### [DIRECTIONS FOR THIS TASK]
There is material below. Print exactly the lines starting at the line with "[00:00:18.90 to 00:00:19.80]" and ending at the line with "[00:00:29.70 to 00:00:30.60]", ends included, and no others.

### [SUPPLIED RECORDS]
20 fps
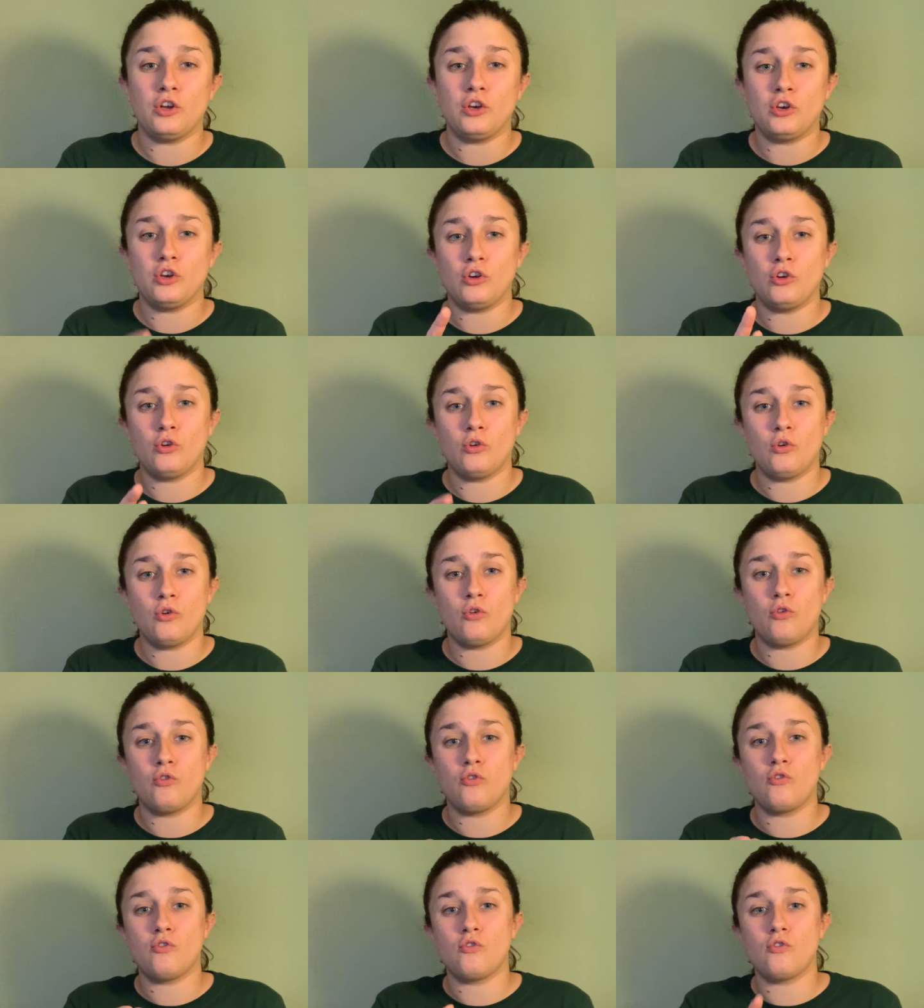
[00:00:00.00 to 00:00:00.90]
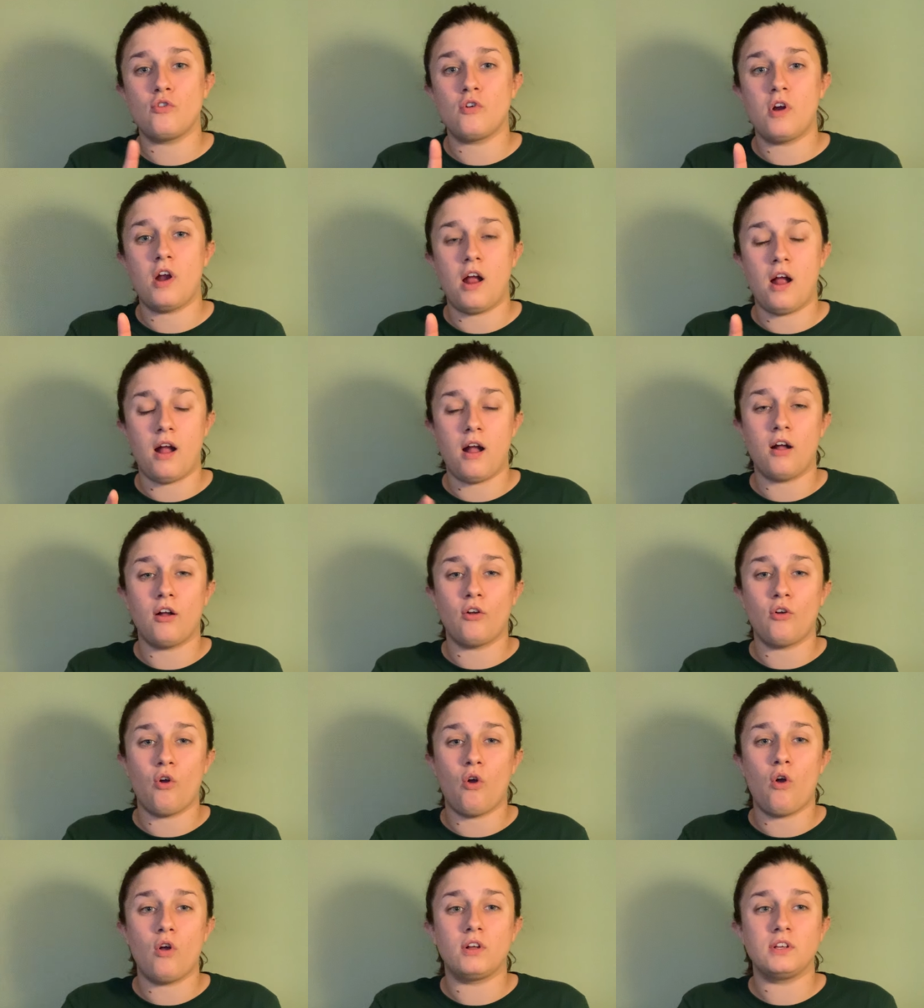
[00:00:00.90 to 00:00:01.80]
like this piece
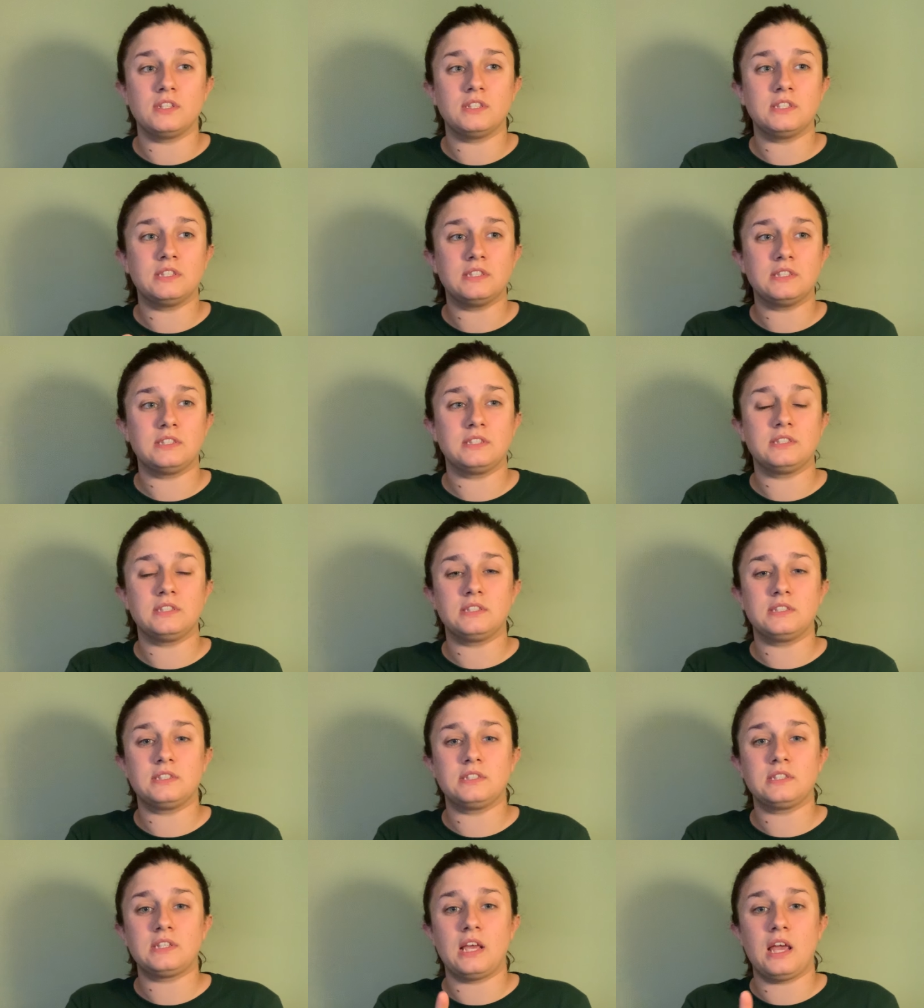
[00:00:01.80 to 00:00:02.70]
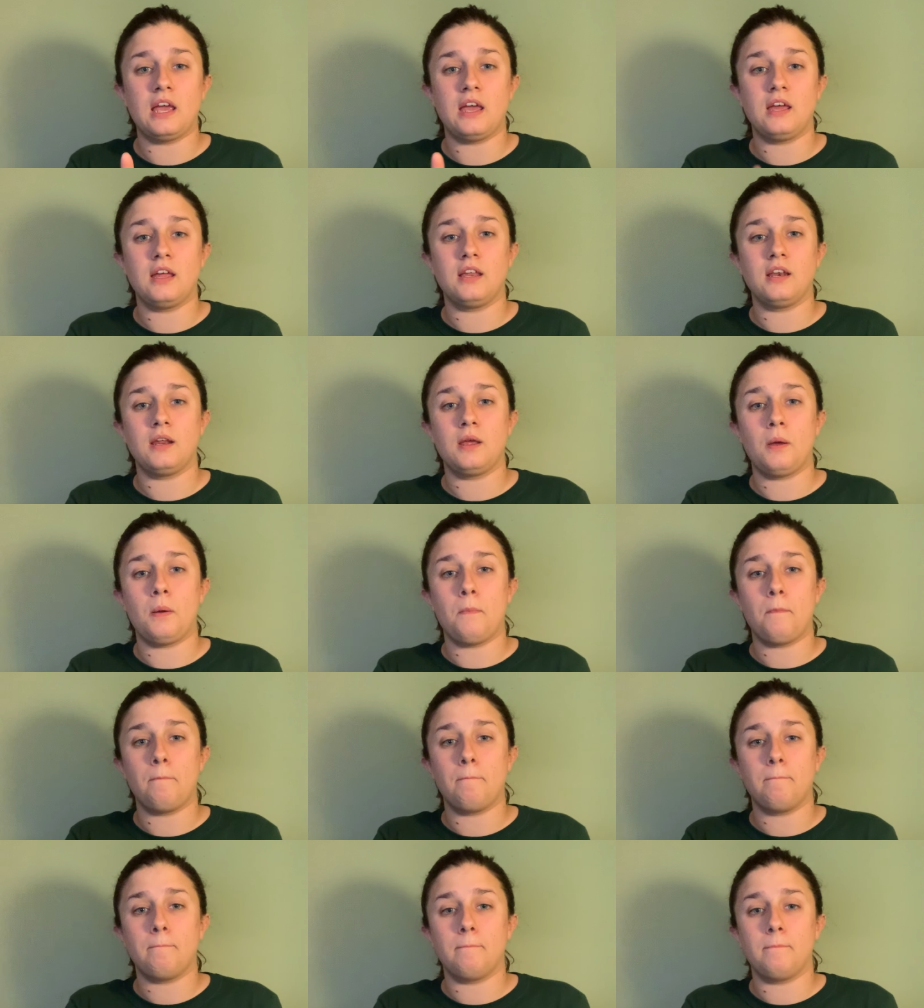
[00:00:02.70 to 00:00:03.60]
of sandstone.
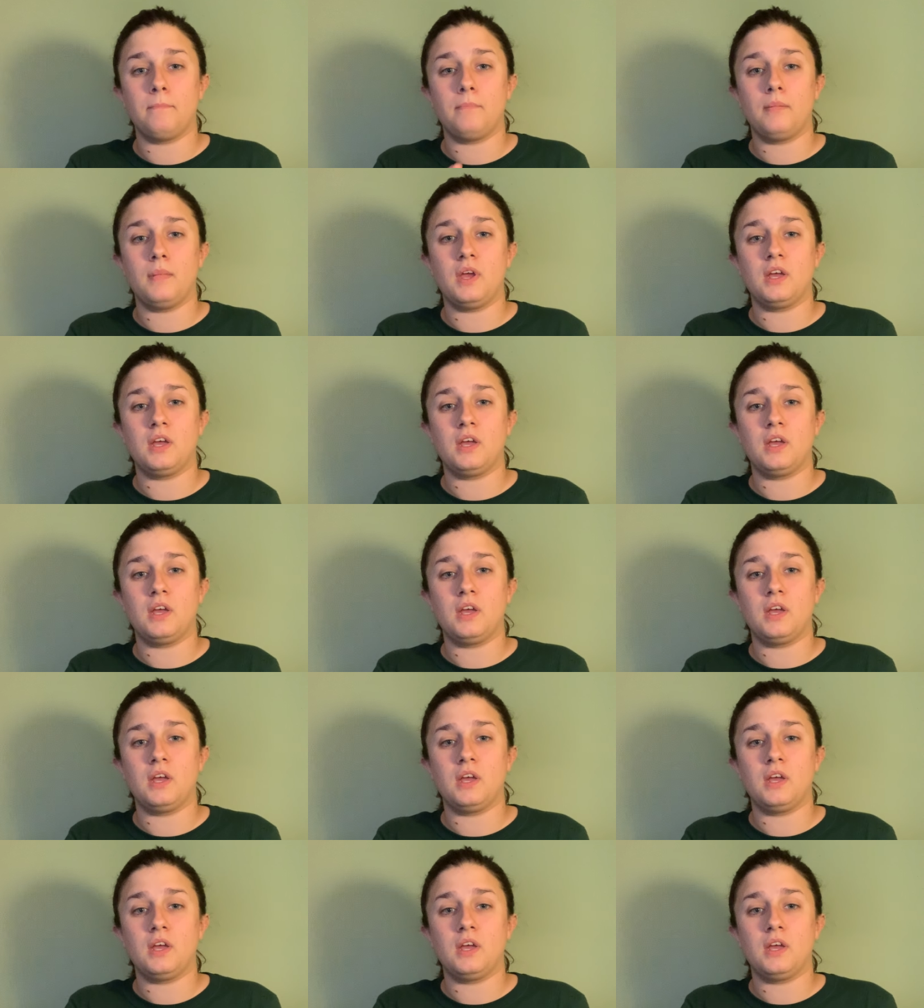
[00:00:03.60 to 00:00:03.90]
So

--

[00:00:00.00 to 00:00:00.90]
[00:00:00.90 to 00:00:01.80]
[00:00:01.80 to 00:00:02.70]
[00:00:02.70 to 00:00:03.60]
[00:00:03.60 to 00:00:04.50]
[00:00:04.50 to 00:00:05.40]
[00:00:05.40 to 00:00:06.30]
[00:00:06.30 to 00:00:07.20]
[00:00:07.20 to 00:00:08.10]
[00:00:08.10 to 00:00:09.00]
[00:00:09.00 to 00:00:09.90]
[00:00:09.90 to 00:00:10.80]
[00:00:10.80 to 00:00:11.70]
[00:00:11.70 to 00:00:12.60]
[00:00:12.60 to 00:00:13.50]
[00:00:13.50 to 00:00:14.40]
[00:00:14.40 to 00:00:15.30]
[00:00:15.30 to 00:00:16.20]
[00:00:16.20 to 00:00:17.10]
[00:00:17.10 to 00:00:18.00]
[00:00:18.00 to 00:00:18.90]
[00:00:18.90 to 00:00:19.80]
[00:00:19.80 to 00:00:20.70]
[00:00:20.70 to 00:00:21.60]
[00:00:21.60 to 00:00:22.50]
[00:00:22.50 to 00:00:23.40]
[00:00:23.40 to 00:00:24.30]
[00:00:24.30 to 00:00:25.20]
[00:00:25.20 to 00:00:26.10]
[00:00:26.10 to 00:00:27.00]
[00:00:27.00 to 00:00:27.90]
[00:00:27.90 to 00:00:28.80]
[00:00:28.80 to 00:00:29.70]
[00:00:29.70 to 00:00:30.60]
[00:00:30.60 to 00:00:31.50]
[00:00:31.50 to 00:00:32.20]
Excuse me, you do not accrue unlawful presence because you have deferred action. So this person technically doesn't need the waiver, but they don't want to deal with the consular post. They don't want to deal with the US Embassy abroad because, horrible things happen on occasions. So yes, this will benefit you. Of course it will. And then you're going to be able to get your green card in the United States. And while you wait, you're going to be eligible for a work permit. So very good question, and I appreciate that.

### [EXERCISE SOLUTION]
[00:00:18.90 to 00:00:19.80]
[00:00:19.80 to 00:00:20.70]
[00:00:20.70 to 00:00:21.60]
[00:00:21.60 to 00:00:22.50]
[00:00:22.50 to 00:00:23.40]
[00:00:23.40 to 00:00:24.30]
[00:00:24.30 to 00:00:25.20]
[00:00:25.20 to 00:00:26.10]
[00:00:26.10 to 00:00:27.00]
[00:00:27.00 to 00:00:27.90]
[00:00:27.90 to 00:00:28.80]
[00:00:28.80 to 00:00:29.70]
[00:00:29.70 to 00:00:30.60]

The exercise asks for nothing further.